---- RAW DATA
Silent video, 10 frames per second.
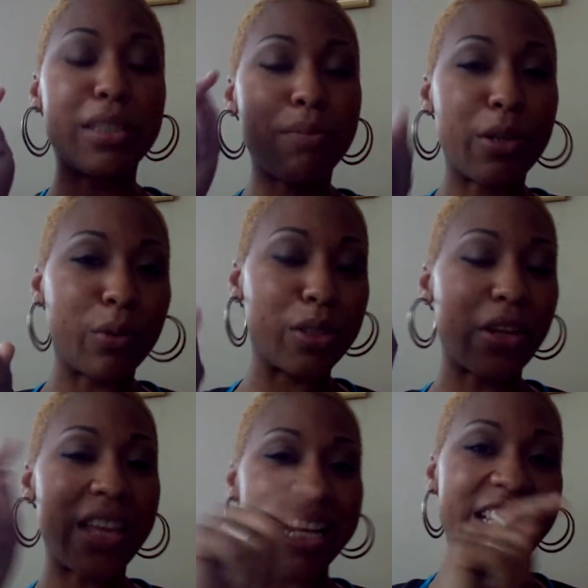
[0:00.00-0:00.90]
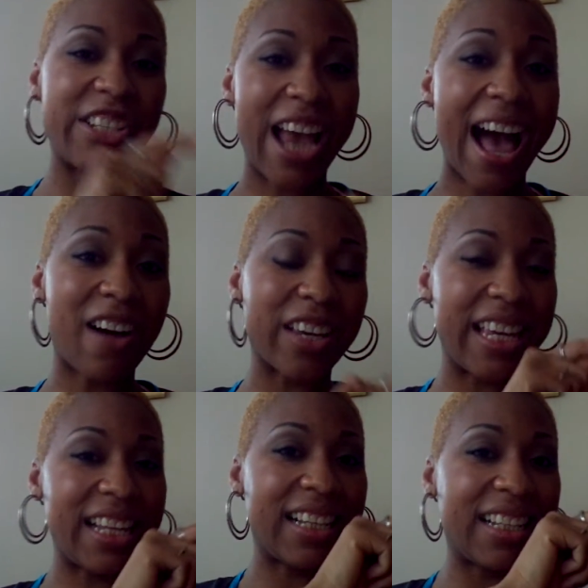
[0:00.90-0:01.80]
milk so that its child
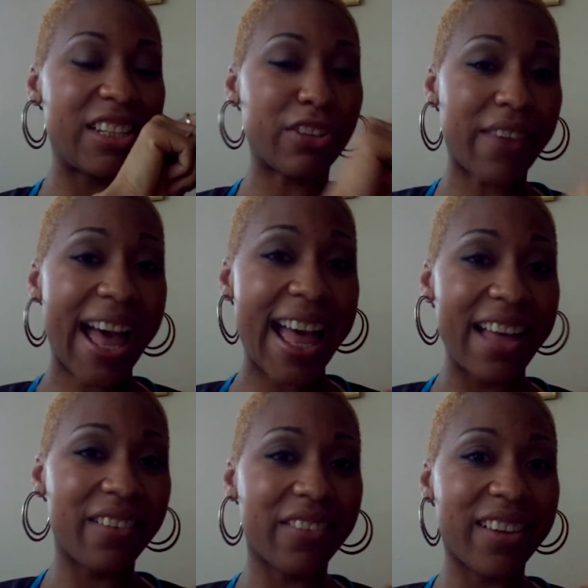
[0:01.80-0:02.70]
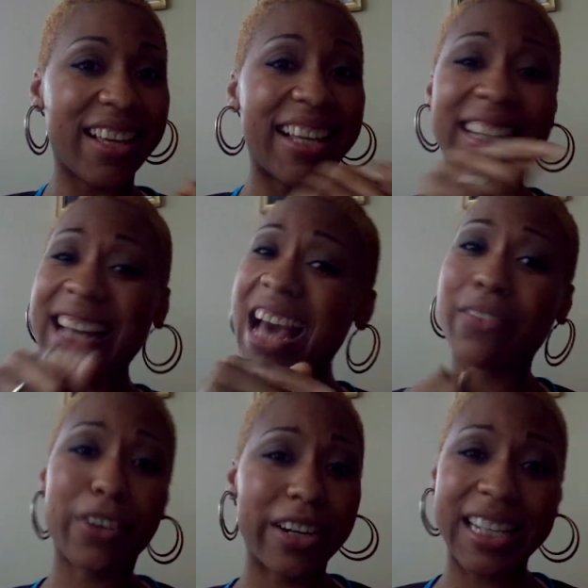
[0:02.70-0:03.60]
can survive,
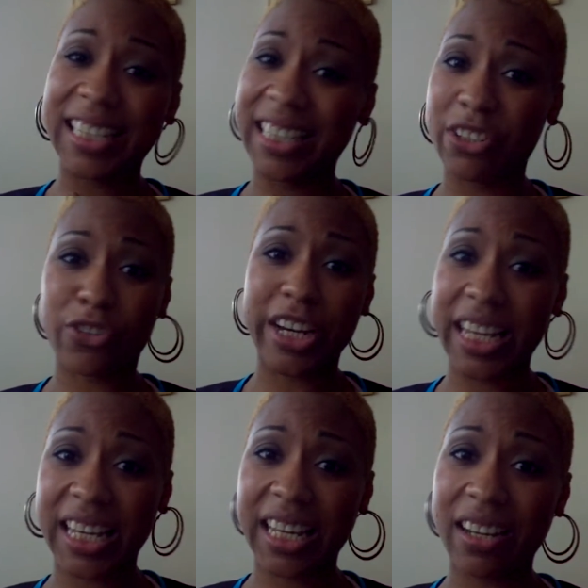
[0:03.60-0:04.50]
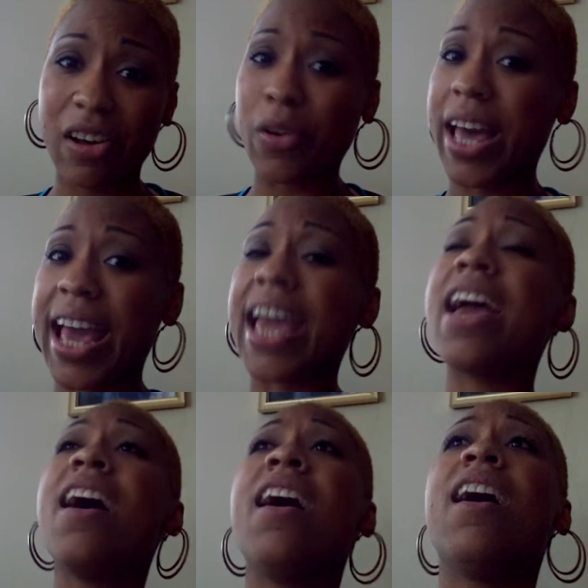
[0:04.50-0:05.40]
not for us to drink it, okay?
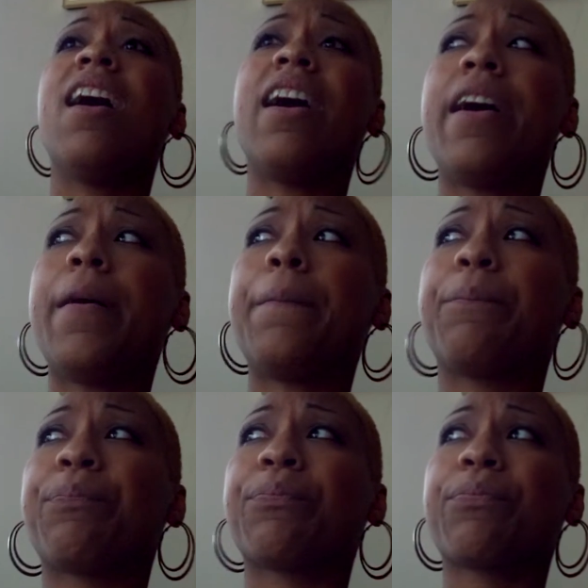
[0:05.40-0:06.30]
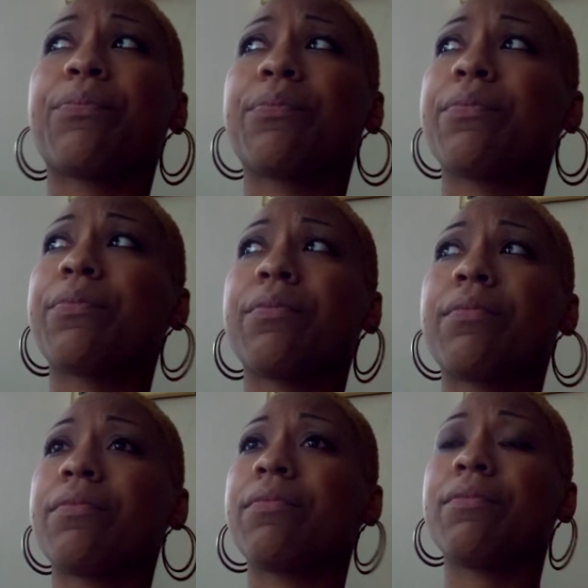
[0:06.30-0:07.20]
Um,
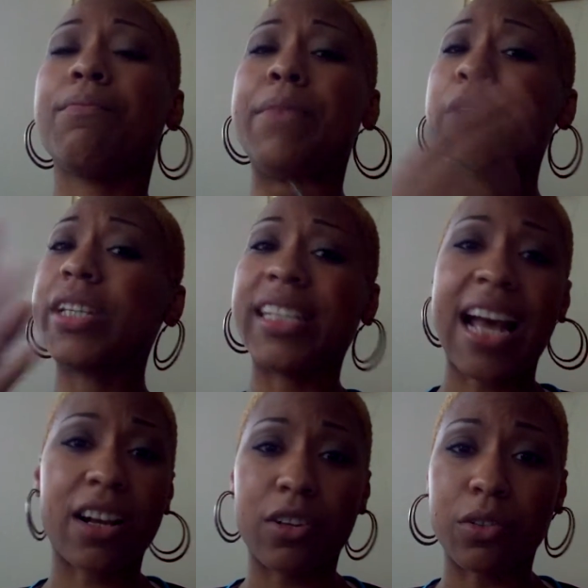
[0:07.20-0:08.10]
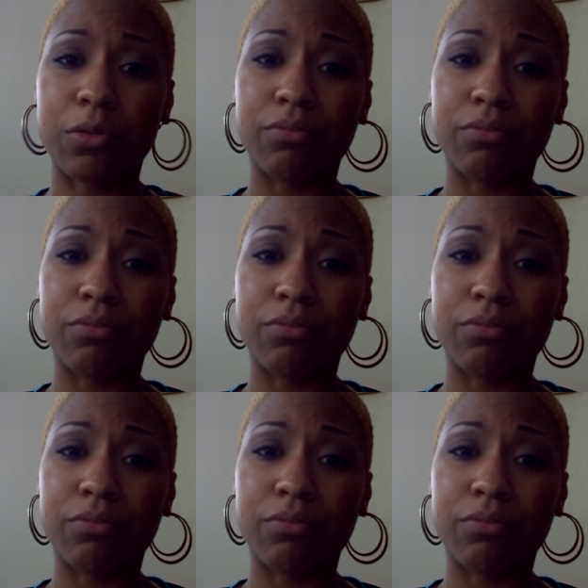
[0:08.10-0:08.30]
milk is not cool.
--------
From the line that holds "[0:05.40-0:06.30]" to the last line of the data, return those lines exactly and nothing else; both ends count, and pictures stay out.

## RESULT OF THIS EXERCISE:
[0:05.40-0:06.30]
[0:06.30-0:07.20]
Um,
[0:07.20-0:08.10]
[0:08.10-0:08.30]
milk is not cool.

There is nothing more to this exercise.